=== HOW TO COMPLETE THIS TASK ===
Could you set down exactly the lines in the records below between the line holding "[0:12.00-0:13.00]" and the line holding "[1:32.72-1:33.32]", inclusive?

[[ LISTED ENTRIES, beginning ]]

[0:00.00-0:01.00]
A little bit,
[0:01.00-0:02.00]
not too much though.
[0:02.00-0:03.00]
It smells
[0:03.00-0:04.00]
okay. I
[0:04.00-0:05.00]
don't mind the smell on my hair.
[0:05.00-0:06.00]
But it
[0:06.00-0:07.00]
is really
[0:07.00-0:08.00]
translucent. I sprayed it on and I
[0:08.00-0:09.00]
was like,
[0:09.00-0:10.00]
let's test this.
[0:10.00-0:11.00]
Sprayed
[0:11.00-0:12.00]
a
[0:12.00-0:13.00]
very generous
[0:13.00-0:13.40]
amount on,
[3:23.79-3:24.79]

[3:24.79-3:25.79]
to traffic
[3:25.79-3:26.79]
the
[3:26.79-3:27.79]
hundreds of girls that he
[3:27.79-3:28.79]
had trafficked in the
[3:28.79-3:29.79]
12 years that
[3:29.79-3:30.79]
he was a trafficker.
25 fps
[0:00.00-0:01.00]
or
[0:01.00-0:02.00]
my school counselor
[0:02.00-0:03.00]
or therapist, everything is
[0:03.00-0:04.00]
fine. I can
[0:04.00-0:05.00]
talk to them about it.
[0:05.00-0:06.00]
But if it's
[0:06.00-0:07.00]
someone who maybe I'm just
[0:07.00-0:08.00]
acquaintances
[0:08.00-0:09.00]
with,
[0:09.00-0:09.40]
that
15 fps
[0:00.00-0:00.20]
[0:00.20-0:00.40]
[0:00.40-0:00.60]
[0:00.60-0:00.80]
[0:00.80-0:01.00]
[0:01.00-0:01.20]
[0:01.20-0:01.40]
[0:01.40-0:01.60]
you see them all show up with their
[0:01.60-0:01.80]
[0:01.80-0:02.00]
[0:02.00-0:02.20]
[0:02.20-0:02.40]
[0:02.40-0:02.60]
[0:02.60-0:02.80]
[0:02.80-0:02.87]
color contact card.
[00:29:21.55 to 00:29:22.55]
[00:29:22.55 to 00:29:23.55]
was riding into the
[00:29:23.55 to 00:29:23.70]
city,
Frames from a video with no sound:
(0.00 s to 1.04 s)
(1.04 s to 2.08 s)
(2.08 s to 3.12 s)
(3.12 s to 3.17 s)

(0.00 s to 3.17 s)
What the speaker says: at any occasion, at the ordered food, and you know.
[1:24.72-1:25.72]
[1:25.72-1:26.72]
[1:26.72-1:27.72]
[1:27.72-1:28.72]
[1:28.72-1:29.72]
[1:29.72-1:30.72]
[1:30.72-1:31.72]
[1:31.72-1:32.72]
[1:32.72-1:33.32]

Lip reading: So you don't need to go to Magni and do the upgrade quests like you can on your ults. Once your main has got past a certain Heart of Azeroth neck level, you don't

[[ LISTED ENTRIES, end ]]

=== OUTPUT ===
[0:12.00-0:13.00]
very generous
[0:13.00-0:13.40]
amount on,
[3:23.79-3:24.79]

[3:24.79-3:25.79]
to traffic
[3:25.79-3:26.79]
the
[3:26.79-3:27.79]
hundreds of girls that he
[3:27.79-3:28.79]
had trafficked in the
[3:28.79-3:29.79]
12 years that
[3:29.79-3:30.79]
he was a trafficker.
25 fps
[0:00.00-0:01.00]
or
[0:01.00-0:02.00]
my school counselor
[0:02.00-0:03.00]
or therapist, everything is
[0:03.00-0:04.00]
fine. I can
[0:04.00-0:05.00]
talk to them about it.
[0:05.00-0:06.00]
But if it's
[0:06.00-0:07.00]
someone who maybe I'm just
[0:07.00-0:08.00]
acquaintances
[0:08.00-0:09.00]
with,
[0:09.00-0:09.40]
that
15 fps
[0:00.00-0:00.20]
[0:00.20-0:00.40]
[0:00.40-0:00.60]
[0:00.60-0:00.80]
[0:00.80-0:01.00]
[0:01.00-0:01.20]
[0:01.20-0:01.40]
[0:01.40-0:01.60]
you see them all show up with their
[0:01.60-0:01.80]
[0:01.80-0:02.00]
[0:02.00-0:02.20]
[0:02.20-0:02.40]
[0:02.40-0:02.60]
[0:02.60-0:02.80]
[0:02.80-0:02.87]
color contact card.
[00:29:21.55 to 00:29:22.55]
[00:29:22.55 to 00:29:23.55]
was riding into the
[00:29:23.55 to 00:29:23.70]
city,
Frames from a video with no sound:
(0.00 s to 1.04 s)
(1.04 s to 2.08 s)
(2.08 s to 3.12 s)
(3.12 s to 3.17 s)

(0.00 s to 3.17 s)
What the speaker says: at any occasion, at the ordered food, and you know.
[1:24.72-1:25.72]
[1:25.72-1:26.72]
[1:26.72-1:27.72]
[1:27.72-1:28.72]
[1:28.72-1:29.72]
[1:29.72-1:30.72]
[1:30.72-1:31.72]
[1:31.72-1:32.72]
[1:32.72-1:33.32]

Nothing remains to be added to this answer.